Here Miriam paused. Readers didn’t care about temptations of pie, which is where she intended to go with the story. It was an anecdote really, an anecdote being easier to write because it was just there, doing nothing: what happened, no theme.

So: what happened is this. The son cooked or assembled great meals and Miriam and her husband didn’t even ask about dessert. But, driving home from San Diego they went entirely out of their way to get a Razzleberry pie at Marie Callender’s somewhere near Pismo Beach and ate the pie when they got home in two sittings. What did they learn from this?

They learned that Razzleberry pie—which they hadn’t actually asked for, they’d asked for Blueberry, but Razzleberry was in the box—was fine eating except for all the seeds. They learned that they’d double-check next time.

So: temptations. Those of youth, those of age.

It’s what’s in between. It’s the standing in the copier room alone, eying all the reams of paper--or bottles of white-out or boxes of paper clips or anything else that seems to be in surplus—and thinking one of these won’t be missed. Or thinking, it is wrong. Which is more interesting?
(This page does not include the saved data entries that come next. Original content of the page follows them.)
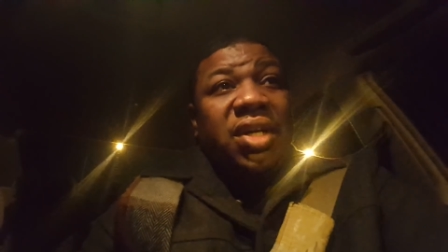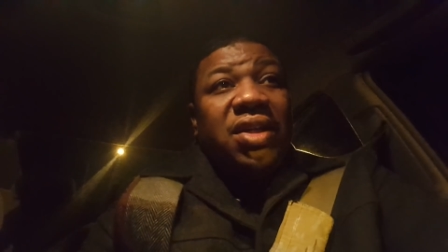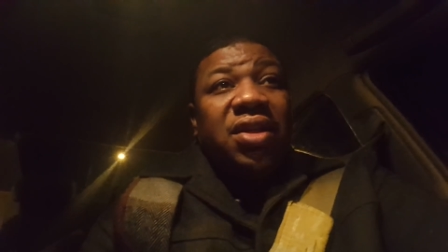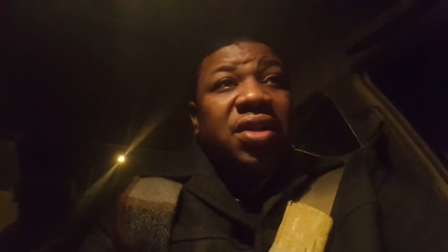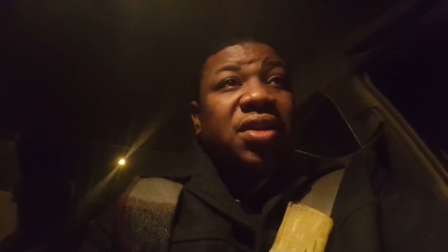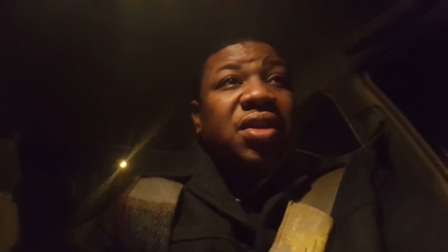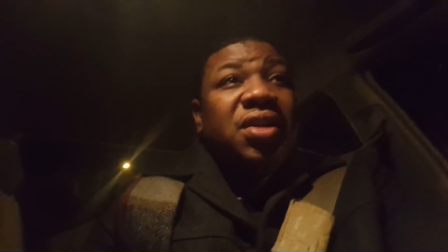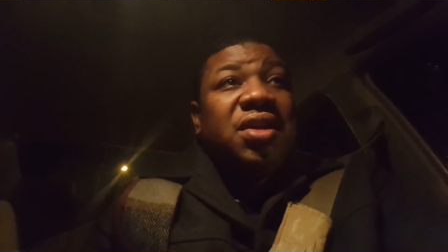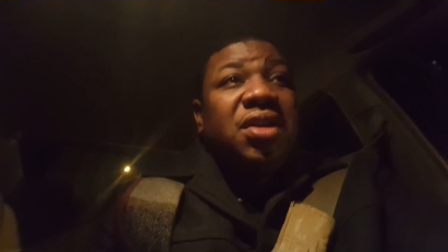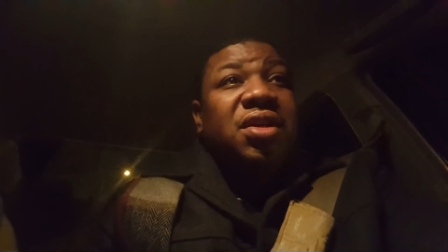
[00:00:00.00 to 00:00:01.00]

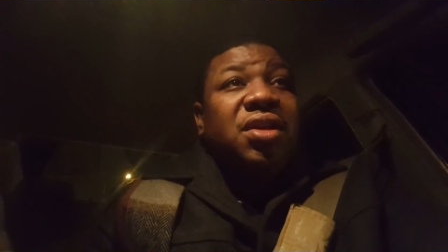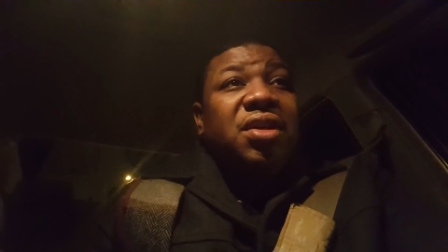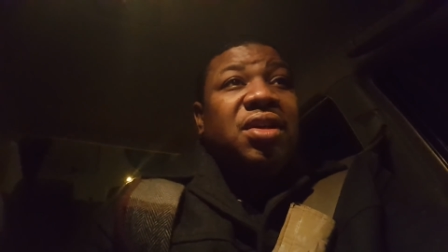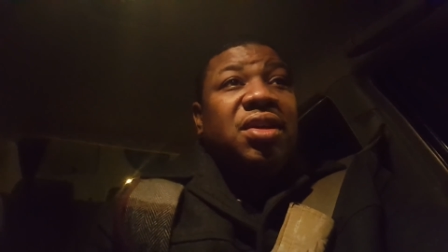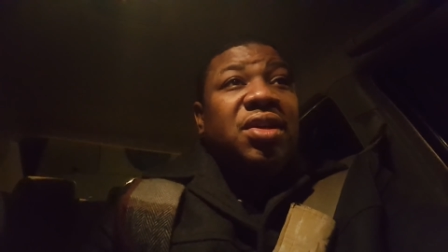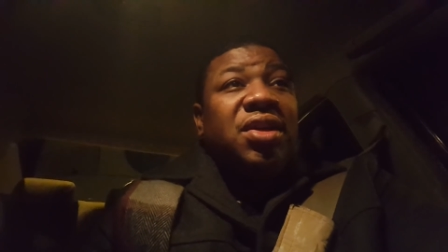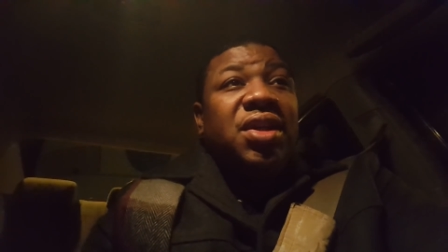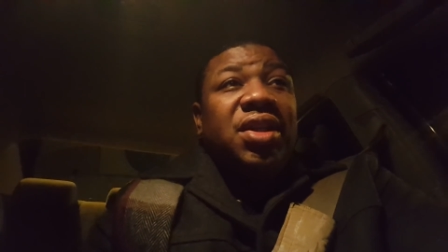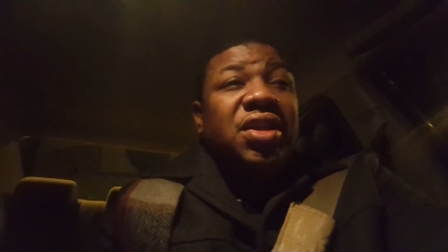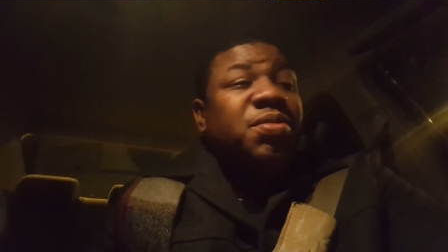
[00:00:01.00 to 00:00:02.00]
And
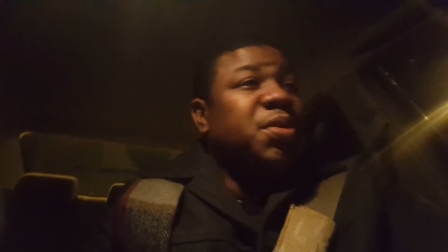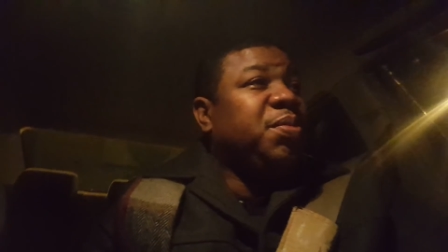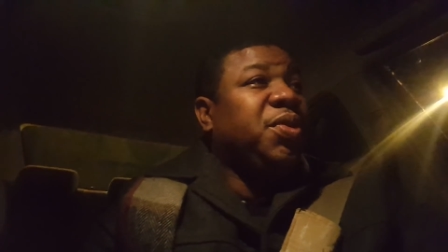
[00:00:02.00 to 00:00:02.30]
there's been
Actually neither, unless of course, a person—Miriam (Miriam almost forgot)—bumps into the boss or the principal or even a colleague exiting the room, hands full. Something at risk. Or unless there’s a hidden camera testing moral decisions made when no one is looking. That’d be a lousy premise, too, although in this case Miriam would get a cash prize for not taking the white-out and that would be an ironic turn. She could buy all the white-out she wanted, distribute it to friends.

It’s the temptations of sex that were compelling. Most compelling. Yielding—or not—to the high school boyfriend, a decision easy enough, really, in the fifties when the very atmosphere of the air was highly moral. People—young people-- just didn’t. How did society accomplish this, Miriam wondered, years later. Miriam and her young man panted and heaved and even partially undressed, tempted by each other relentlessly, in parked cars or—just once—in her bedroom when her parents weren’t at home—but still never went all the way. Was this a matter of personal choice? Hardly. They were fixated on the subject and contrived to meet years later, married to other people, and talk about what they should have done. But they didn’t do anything that time, either, beyond talk because by then they didn’t care about each other—or Miriam didn’t care at all about him, more the idea of him—and so they went their separate ways.

Not a story. Another anecdote. Although, if we really look at that last one, there was a risk. Either of those people could have been found out in the lie, and they had yielded to the temptation of meeting up with each other, as ridiculous as it turned out. Miriam was a writer—somewhat anyway—and she could adjust all this to be more than it was; she could call her characters Laurie and Alan and detach herself totally from what she saw now as rather stupid personal choices, and attempt to give Laurie or Alan an intensity, a sadness, a longing, a sense of something always unfulfilled.

Were people fulfilled? Miriam wondered. The woman, now old, wondered. What did it all mean? Maybe that would be the next word for her to stare at: fulfillment.

She was tempted to get more coffee. And so did.